Instantly, the theatre was illuminated. Turning about in her chair, Barbara Harvin studied the old norm siting near her. Pole-thin, with gray hair and a chromed datajack in his temple, the decker wasn't physically impressive. On the other hand, she could hire all the street muscle ever needed, and it wouldn't do the job. Shawn Wilson could.

"So you agree with my assessment?"

The decker nodded. "Totally. Your people seem to lack the necessary . . . um, non-linear thinking mandatory to defend this type of installation."

"Pirates attack in a straightforward manner, why not? All the advantages are theirs. They're small and mobile, we're large and stationary."

"A single torpedo and the dome is gone."

"Oh, more than just one. Our althropic"-she stumbled over the word-"glass shell is the most resilient material known."

"Radio waves can't travel through salt water," he observed. "How do you communicate with your subs and control the torpedoes?"

"An acoustical phone called a Gertrude. It's limited only by the thickness of the water, compounded by the distance needed and the power of the sonic transmitter."

Wilson rubbed the chrome jack on his forehead. "Like shouting at a car in the wind?"

"Exactly."

He chewed that over. "Bad for your subs. The pirates can hear every command."

"We have a solution for that," she said, but that was all. Wilson gave a wry smile. "Only one way to shout in public and not have the world understand what you're talking about. Codes."
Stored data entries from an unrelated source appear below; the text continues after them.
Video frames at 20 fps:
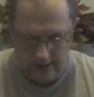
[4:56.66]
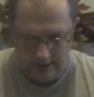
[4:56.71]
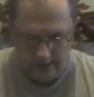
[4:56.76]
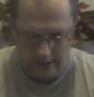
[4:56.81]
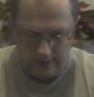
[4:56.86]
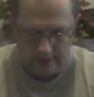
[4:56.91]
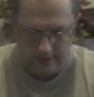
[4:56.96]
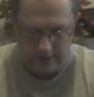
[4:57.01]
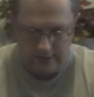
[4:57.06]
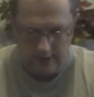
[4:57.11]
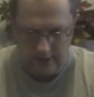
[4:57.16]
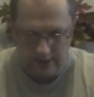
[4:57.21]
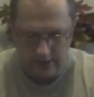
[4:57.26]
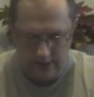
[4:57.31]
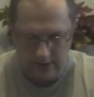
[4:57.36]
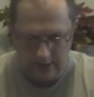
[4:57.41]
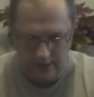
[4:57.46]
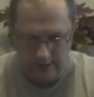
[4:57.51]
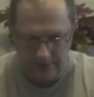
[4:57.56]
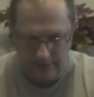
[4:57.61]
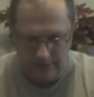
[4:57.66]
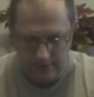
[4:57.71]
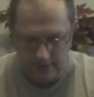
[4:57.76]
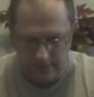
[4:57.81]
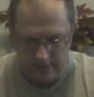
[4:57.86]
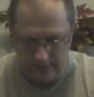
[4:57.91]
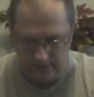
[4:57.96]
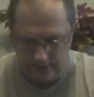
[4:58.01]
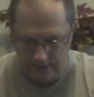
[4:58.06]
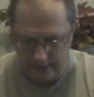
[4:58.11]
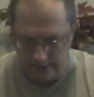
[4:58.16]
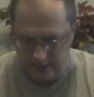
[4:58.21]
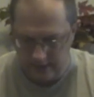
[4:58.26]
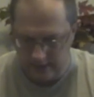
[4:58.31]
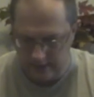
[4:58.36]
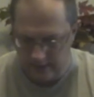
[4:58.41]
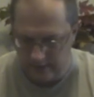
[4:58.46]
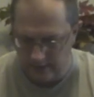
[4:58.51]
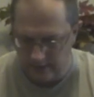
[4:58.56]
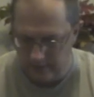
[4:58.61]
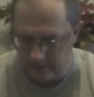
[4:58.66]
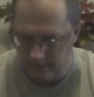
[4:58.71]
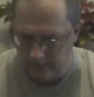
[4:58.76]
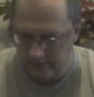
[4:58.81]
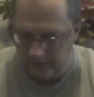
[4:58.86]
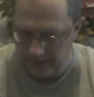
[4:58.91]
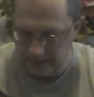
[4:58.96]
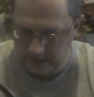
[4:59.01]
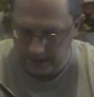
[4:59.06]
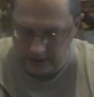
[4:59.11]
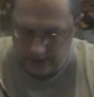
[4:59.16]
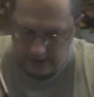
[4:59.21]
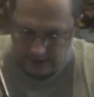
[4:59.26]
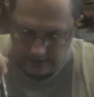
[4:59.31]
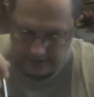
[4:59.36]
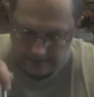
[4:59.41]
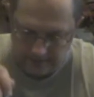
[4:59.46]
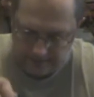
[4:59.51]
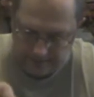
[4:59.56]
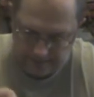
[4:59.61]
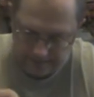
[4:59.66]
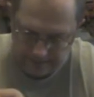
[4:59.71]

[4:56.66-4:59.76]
So I'm going to stir it up a little, try to get it a little more mixed up.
She nodded. "Changed daily."

"What about cutting off the problem at the source?" Shawn Wilson lit a cigarette. "The dead can't hurt you."

"If we knew the location of the pirate base, it would have been over long ago," said Harvin.

Wilson sent a puff of smoke toward the ceiling as a perfect ring. "You must have already tried capturing one and torturing the location of their main base out of him. What was the name of this gang again? IronHell?"

"Yes, that has also been tried and also failed. The pirates have cerebral bombs surgically planted inside their skulls set to explode if anything happens to them. We believe that the upper echelon do not, but so far it's been impossible to confirm this, much less find and capture one of their leaders."

"Drugs? Hypnosis? Magic?"

"All tried and failed," Harvin said. "Mr. Wilson, if these are the best suggestions you can offer, then perhaps it was a waste of time bringing you here."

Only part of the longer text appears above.